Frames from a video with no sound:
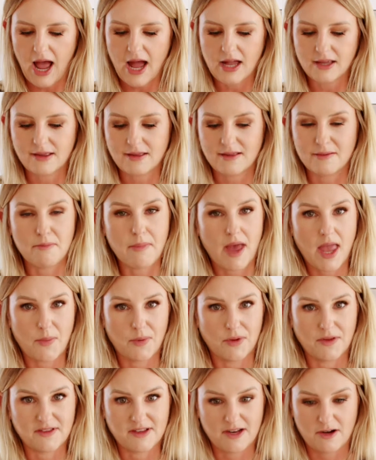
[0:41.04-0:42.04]
add some
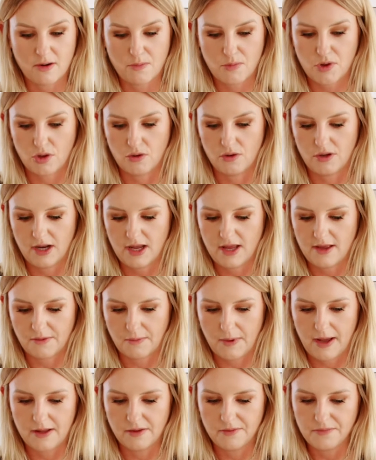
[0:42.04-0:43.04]
maple syrup shortly as
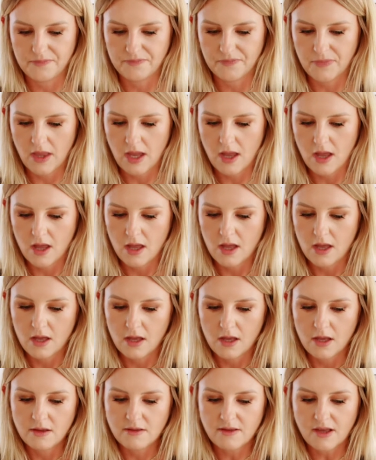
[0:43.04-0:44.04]
well.
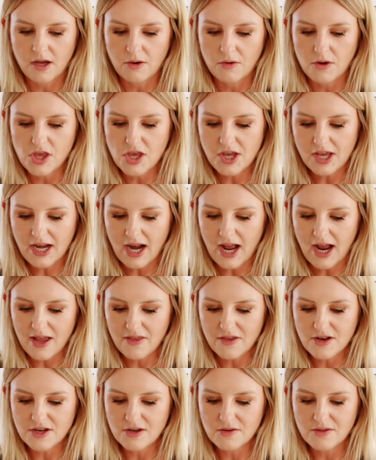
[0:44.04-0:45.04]
So you can
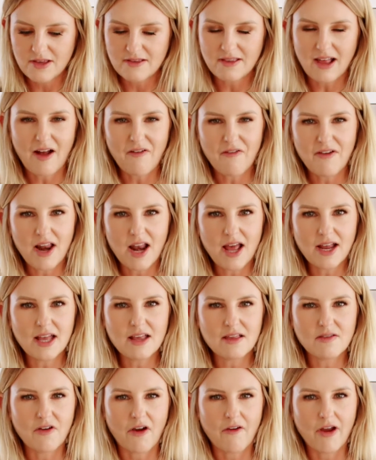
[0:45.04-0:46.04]
either do this, I feel like
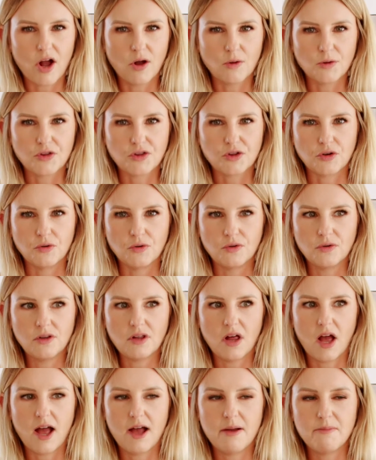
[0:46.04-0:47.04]
it's very old
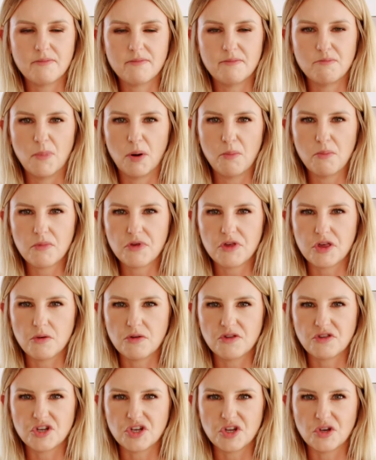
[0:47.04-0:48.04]
school. Mums
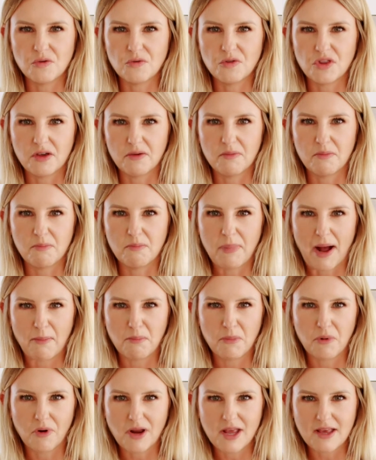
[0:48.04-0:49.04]
used to do the
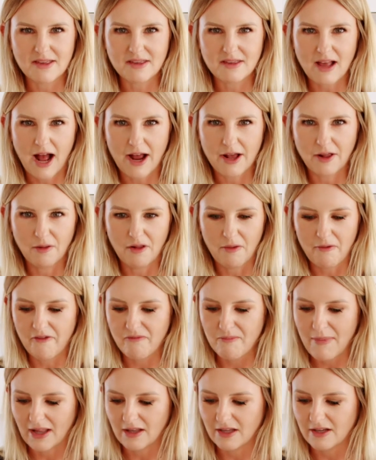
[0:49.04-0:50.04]
bain-marie style
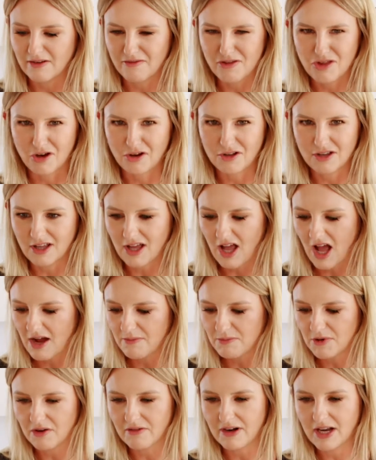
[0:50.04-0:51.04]
of melting of chocolate.
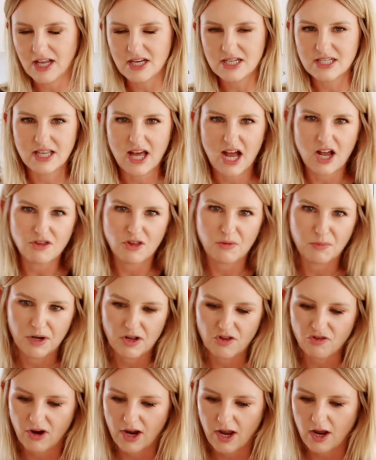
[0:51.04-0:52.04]
I'm not really into that. I just put
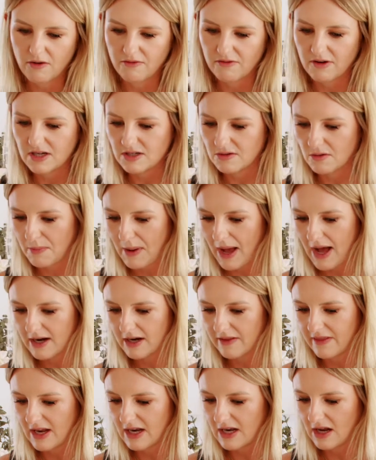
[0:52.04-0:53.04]
it straight over into a pan
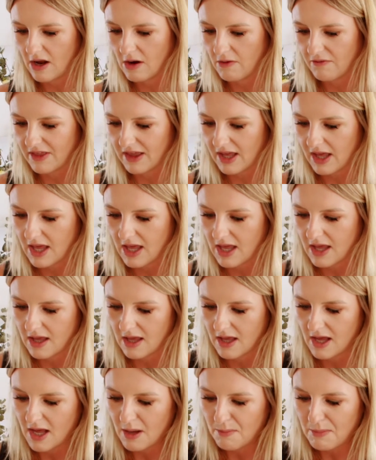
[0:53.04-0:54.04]
and then over the heat.
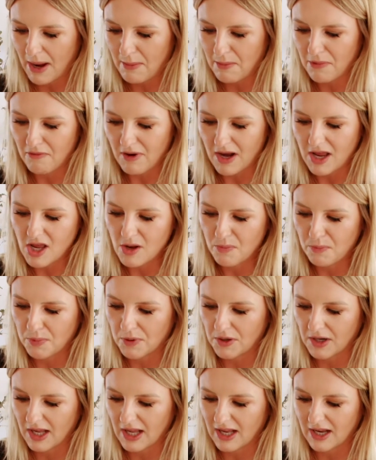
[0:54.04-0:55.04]
Bain-marie, you
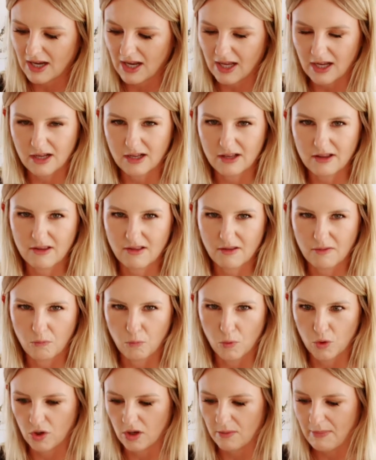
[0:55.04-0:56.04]
put it in like, there's a
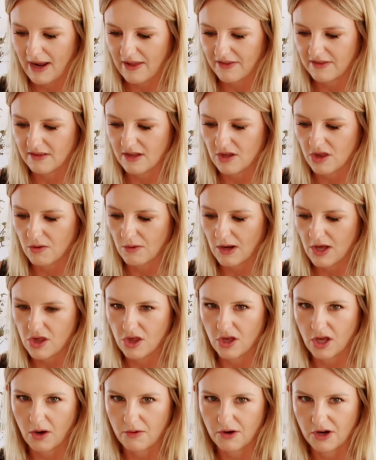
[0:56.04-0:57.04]
water bath
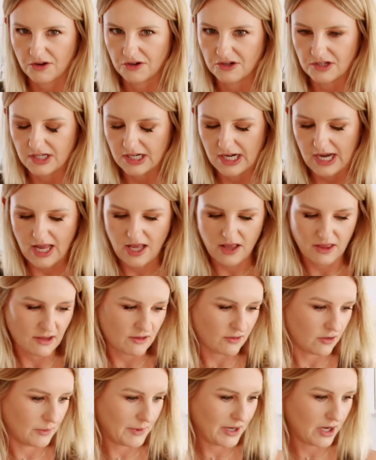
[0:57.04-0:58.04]
situation going on underneath.
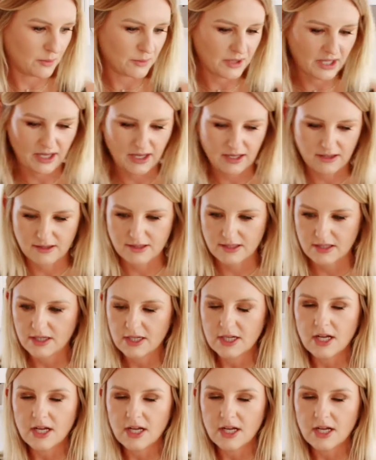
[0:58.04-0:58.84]
It's all a bit complicated.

+ + +

## Task item:
Output the material above exactly as written and drop any images it holds.

## Exercise output:
Frames from a video with no sound:
[0:41.04-0:42.04]
add some
[0:42.04-0:43.04]
maple syrup shortly as
[0:43.04-0:44.04]
well.
[0:44.04-0:45.04]
So you can
[0:45.04-0:46.04]
either do this, I feel like
[0:46.04-0:47.04]
it's very old
[0:47.04-0:48.04]
school. Mums
[0:48.04-0:49.04]
used to do the
[0:49.04-0:50.04]
bain-marie style
[0:50.04-0:51.04]
of melting of chocolate.
[0:51.04-0:52.04]
I'm not really into that. I just put
[0:52.04-0:53.04]
it straight over into a pan
[0:53.04-0:54.04]
and then over the heat.
[0:54.04-0:55.04]
Bain-marie, you
[0:55.04-0:56.04]
put it in like, there's a
[0:56.04-0:57.04]
water bath
[0:57.04-0:58.04]
situation going on underneath.
[0:58.04-0:58.84]
It's all a bit complicated.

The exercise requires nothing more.